In 1993 Burlikowski joined Olimpia Poznań, who had been recently relegated from the I liga. During the 1993–94 season Olimpia performed well in the league finishing runners-up and securing an immediate return to Poland's top division. During this season Burlikowski played 24 times and scored 4 times in the league. Burlikowski made his I liga debut on 30 July 1994 in the 6–2 win against Raków Częstochowa. In total, he made 34 appearances and scored 12 goals as Olimpia secured their safety in the league. At the end of the season Olimpia were involved in a merger with Lechia Gdańsk, creating the Olimpia-Lechia Gdańsk team. Burlikowski originally stayed with the Olimpia-Lechia merger, but soon left the club to join fellow I liga side Sokół Pniewy/Tychy after playing in only 4 games. His time with Sokół was equally short, and after only a few months he had moved to Germany to play for the lower league team VfL Herzlake, returning to Poland after 6 months, joining I liga side Polonia Warsaw. After a series of short term moves, Burlikowski settled down for 18 months, returning to the city of his birth and playing for Zawisza Bydgoszcz. During these 18 months he made 48 appearances and scored 16 goals in the league. For the 1998–99 season Burlikowski joined Pogoń Szczecin, in what would be his final season playing in Poland's top division, making 20 appearances over the course of the season.

===Later playing years===

After his season with Pogoń, he joined French side FC Aurillac for a season, before a series of more short-term deals with clubs. Initially returning to Zawisza Bydgoszcz before playing in Finland with Rovaniemen Palloseura, and in the United States with Jersey Falcons. He returned to Poland in 2001, spending a season with Arka Gdynia, before spending seasons with Polonia Bydgoszcz and Zawisza Bydgoszcz, retiring from playing in 2004.

==Executive career==

After retirement, Burlikowski became the sports director at Korona Kielce from 2005 until 2006, and later held a similar role as director of sports affairs at Arka Gdynia. In 2009, Burlikowski became the vice-president of Zawisza Bydgoszcz, holding this role until 2011 after changes on the management board. Burlikowski again held roles of sports director, firstly with Cracovia from 2013 to 2014, and with Zagłębie Lubin from 2014 to 2016.

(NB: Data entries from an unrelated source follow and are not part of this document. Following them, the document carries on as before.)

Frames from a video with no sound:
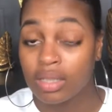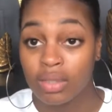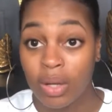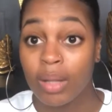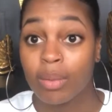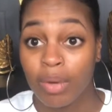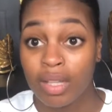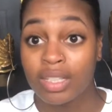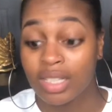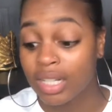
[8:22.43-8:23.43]
So I
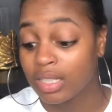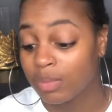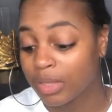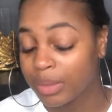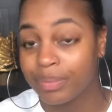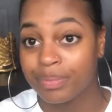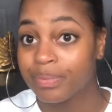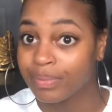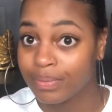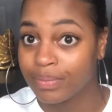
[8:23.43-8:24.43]
apologize, but
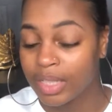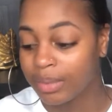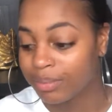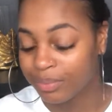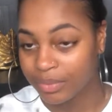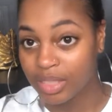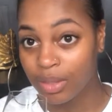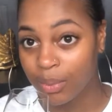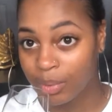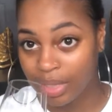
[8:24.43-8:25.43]
yeah.
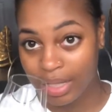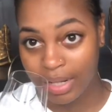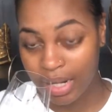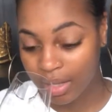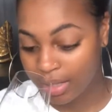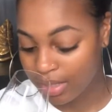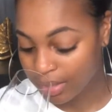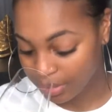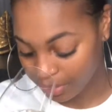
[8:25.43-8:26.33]
So what are we getting out of this?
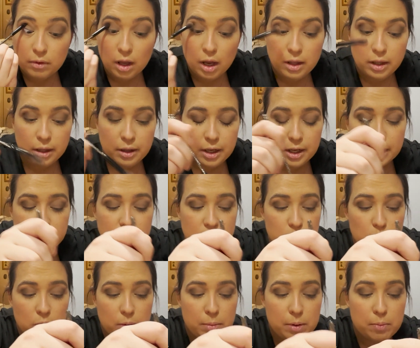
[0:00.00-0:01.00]
like, I just
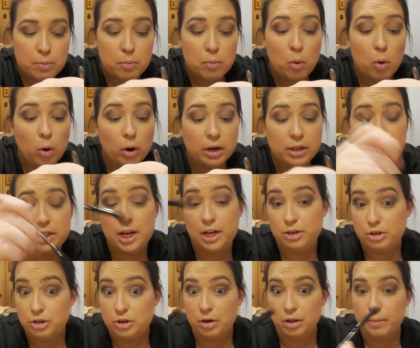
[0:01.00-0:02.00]
want to be more
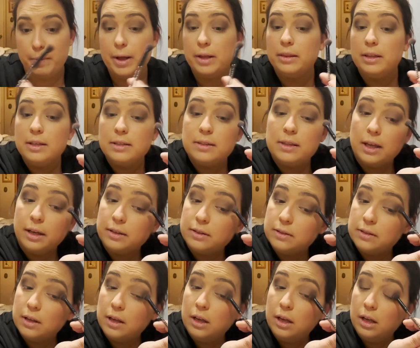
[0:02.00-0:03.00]
intentional about these things.
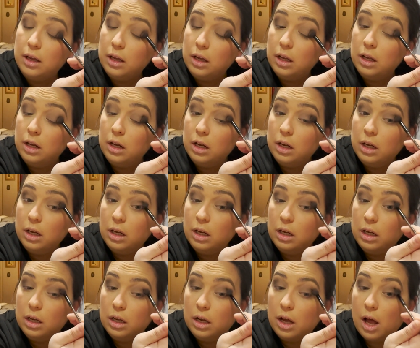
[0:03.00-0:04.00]

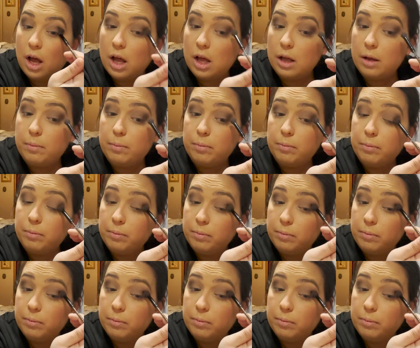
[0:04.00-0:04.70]
Um,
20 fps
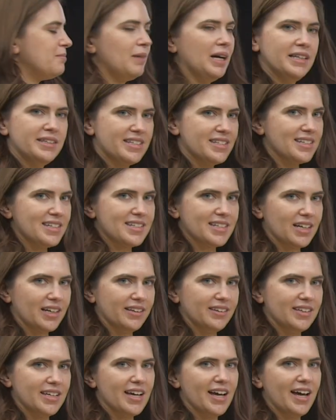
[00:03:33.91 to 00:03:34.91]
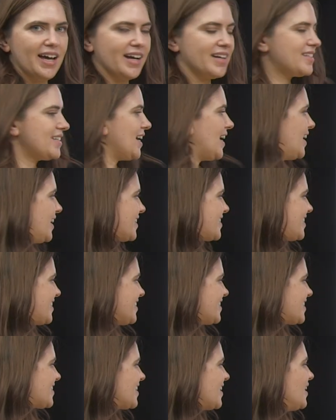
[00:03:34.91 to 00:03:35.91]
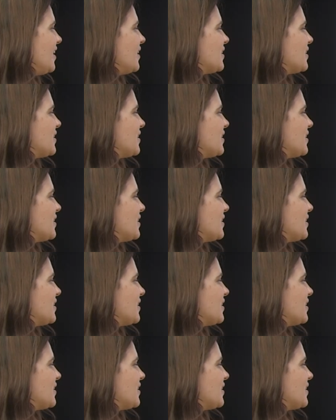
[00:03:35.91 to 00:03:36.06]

months is on the x-axis.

In 2016, he became an advisor to Zbigniew Boniek, president of the Polish Football Association.

In 2021, he returned to the role of sporting director at Zagłębie. Following a poor start to the 2024–25 season, he was sacked by Zagłębie's board on 23 September 2024, along with manager Waldemar Fornalik.

On 11 September 2025, Burlikowski joined Zagłębie Sosnowiec as a board representative. He held the role until the end of the month, when he and Zagłębie mutually agreed to part ways after Burlikowski received an offer to join Widzew Łódź's management staff. On 3 October, his appointment as Widzew's sports department director was confirmed. Shortly after, alongside Widzew's board representative Dariusz Adamczuk, he oversaw the appointment of Igor Jovićević, the club's third full-time manager since the season started. Widzew made several signings during the winter transfer window, including Poland internationals Bartłomiej Drągowski and Przemysław Wiśniewski, Congolese international Steve Kapuadi from rival team Legia Warsaw, Osman Bukari, Christopher Cheng, Carlos Isaac, Emil Kornvig and Lukas Lerager, for a reported total of €16.8 million. The club's form continued to decline until the appointment of Aleksandar Vuković as manager in March 2026; Widzew went on to escape relegation in the final round of the season. On 24 June 2026, Burlikowski was sacked by Widzew.